Semana Santa is also a time for hedonism. Respectable matrons meet younger lovers in the afternoon; the ‘Night Clubs’, neon-lit bordellos on the main roads miles out of town, do their best business of the year, and the morning default setting for anyone under 30 is 'hangover', even the new priest in the Greens’ church.
Burglary increases. Opportunities provided by empty country and town houses are too tempting to pass up. Miguel Fernandez is not the only local policeman diverted to sysephean tasks. The Guardia Civil only turn up for the procession itself, on the lookout for a free drink and tapas. The Civil still stick to the ban on serving in your hometown for recruits, so they’ve no vested interest in the proceedings themselves. They probably watch and think to themselves how it’s not as good as in Sevilla or Leon, while they flirt with the teenage girls of the town.
These processions go on all week: from Palm Sunday, through to Easter Sunday itself, with the serious business being on Maundy Thursday and Good Friday. If you really want to hear the sound of depression try listening to the singing accompanying the procession on those two days.

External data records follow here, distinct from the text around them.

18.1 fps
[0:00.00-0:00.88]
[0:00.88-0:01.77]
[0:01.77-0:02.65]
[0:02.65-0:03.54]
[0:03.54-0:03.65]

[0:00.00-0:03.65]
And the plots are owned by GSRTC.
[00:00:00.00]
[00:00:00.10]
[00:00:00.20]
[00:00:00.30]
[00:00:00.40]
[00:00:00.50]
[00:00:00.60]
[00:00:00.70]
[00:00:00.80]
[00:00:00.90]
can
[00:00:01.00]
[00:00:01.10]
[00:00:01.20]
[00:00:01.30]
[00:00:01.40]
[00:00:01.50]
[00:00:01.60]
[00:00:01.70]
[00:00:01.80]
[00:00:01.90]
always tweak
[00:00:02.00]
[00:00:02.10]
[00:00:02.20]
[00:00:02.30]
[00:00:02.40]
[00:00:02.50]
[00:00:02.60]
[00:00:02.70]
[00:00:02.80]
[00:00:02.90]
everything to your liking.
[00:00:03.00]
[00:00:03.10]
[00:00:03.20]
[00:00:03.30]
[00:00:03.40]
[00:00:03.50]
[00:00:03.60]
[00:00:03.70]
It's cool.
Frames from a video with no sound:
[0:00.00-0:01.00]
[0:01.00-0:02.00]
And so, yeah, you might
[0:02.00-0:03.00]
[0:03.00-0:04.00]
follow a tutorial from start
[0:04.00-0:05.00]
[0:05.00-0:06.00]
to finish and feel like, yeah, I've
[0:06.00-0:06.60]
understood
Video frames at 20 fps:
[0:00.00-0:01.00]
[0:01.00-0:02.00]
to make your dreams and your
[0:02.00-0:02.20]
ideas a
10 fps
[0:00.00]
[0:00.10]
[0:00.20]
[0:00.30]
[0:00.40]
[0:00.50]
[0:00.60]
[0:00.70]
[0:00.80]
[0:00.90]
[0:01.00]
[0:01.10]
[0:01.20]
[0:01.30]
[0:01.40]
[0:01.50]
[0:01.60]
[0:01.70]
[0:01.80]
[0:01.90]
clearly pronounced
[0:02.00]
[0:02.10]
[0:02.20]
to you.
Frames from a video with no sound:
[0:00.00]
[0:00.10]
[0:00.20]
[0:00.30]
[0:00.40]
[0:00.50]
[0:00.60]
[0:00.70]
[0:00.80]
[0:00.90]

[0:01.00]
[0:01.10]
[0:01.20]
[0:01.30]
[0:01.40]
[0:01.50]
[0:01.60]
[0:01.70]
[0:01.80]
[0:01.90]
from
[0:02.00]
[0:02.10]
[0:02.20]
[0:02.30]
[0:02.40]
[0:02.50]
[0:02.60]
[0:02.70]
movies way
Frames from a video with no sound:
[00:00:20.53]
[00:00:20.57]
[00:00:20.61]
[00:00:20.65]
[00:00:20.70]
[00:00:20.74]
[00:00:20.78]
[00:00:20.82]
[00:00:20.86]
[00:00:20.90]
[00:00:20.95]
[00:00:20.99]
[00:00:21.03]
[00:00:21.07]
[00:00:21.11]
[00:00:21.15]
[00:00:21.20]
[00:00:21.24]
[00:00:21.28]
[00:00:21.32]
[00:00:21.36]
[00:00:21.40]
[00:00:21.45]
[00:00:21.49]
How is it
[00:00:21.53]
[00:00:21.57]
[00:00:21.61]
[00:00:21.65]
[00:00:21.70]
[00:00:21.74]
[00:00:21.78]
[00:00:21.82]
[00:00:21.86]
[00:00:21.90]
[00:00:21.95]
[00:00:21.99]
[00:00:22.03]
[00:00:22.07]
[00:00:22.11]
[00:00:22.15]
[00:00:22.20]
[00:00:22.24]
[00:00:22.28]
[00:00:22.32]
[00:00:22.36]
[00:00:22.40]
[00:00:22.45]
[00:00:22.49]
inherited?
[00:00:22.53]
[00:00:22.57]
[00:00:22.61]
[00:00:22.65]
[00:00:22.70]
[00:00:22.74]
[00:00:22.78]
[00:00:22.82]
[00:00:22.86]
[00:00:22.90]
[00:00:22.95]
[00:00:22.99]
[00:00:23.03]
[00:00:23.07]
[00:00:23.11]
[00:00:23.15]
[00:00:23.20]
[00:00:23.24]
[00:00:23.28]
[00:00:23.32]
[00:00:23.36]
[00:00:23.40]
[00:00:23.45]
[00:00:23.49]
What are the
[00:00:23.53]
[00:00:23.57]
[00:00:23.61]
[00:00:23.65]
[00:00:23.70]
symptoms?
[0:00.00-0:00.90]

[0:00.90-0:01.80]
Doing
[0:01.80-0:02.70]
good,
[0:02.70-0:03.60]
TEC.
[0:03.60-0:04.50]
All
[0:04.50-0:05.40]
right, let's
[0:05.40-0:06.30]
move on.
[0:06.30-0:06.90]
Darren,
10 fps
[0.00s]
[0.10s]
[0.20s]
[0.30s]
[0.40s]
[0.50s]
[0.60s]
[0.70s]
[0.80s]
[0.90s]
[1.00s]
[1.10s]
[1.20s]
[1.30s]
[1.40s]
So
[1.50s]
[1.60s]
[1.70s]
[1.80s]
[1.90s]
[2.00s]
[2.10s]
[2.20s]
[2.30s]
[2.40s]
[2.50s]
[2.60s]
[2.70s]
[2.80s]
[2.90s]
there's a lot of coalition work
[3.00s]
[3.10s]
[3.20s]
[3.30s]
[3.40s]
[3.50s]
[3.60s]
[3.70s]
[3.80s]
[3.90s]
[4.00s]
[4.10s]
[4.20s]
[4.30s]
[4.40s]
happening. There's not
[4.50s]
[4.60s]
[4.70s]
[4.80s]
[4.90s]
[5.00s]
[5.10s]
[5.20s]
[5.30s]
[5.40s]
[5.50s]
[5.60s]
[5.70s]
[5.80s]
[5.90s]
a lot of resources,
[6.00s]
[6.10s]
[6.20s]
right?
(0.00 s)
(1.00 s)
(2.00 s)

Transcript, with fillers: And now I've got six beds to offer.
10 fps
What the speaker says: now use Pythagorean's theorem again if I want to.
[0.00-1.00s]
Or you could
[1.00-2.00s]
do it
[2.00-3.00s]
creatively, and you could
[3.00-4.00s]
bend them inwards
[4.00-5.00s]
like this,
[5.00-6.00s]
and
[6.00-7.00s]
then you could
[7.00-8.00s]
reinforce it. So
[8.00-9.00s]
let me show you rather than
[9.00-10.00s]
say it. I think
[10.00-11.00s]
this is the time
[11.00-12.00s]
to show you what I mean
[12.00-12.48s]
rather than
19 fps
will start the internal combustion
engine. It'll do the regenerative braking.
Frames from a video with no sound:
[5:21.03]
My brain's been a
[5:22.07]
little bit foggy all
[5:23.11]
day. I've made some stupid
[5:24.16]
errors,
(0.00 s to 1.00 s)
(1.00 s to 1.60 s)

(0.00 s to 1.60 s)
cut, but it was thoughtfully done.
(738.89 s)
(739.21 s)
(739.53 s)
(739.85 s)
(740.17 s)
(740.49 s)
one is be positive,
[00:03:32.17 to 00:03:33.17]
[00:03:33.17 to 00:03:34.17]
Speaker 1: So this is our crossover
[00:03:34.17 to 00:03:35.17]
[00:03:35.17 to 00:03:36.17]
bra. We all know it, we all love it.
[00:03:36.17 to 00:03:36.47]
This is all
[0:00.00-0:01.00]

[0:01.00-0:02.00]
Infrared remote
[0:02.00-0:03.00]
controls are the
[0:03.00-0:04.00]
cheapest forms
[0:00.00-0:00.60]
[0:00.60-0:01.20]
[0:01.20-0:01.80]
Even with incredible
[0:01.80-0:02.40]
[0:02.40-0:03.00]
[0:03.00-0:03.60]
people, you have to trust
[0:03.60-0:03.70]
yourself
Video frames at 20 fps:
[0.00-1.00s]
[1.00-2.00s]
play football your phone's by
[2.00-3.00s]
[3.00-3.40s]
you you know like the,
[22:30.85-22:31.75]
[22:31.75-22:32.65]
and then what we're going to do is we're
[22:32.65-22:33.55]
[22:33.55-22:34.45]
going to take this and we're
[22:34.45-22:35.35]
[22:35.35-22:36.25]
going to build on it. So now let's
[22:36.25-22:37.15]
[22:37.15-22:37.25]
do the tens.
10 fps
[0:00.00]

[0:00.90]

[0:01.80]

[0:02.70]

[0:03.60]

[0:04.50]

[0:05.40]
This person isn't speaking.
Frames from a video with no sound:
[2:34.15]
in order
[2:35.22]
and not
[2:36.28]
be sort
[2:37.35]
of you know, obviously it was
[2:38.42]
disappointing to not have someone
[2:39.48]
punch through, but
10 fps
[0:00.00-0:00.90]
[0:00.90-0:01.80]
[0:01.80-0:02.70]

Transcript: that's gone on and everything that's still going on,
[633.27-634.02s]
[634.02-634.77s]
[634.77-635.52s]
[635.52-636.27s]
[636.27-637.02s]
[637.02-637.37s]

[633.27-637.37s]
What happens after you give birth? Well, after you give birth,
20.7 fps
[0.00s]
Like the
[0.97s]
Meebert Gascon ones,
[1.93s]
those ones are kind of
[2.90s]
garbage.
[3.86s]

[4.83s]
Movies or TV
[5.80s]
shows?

But the best thing – the very best – is to walk down Camino Gerald Brenan across the Cruz de la Piedra roundabout and up the hill towards Plaza Baja on the Monday after Easter. Do it at 8.00 a.m. It’s an ordinary working day. The shops in the south don’t open until 10. You will be quite alone. Litter will decorate the street; los basureros don’t come overnight for once. There won’t be any stray piles of vomit; although in a couple of hours the supermarket check-out girl’s hangover will be painful to witness - if she’s not asleep on the conveyor belt when you get there. And it will be so quiet. Until the next Fiesta, in a couple of weeks time.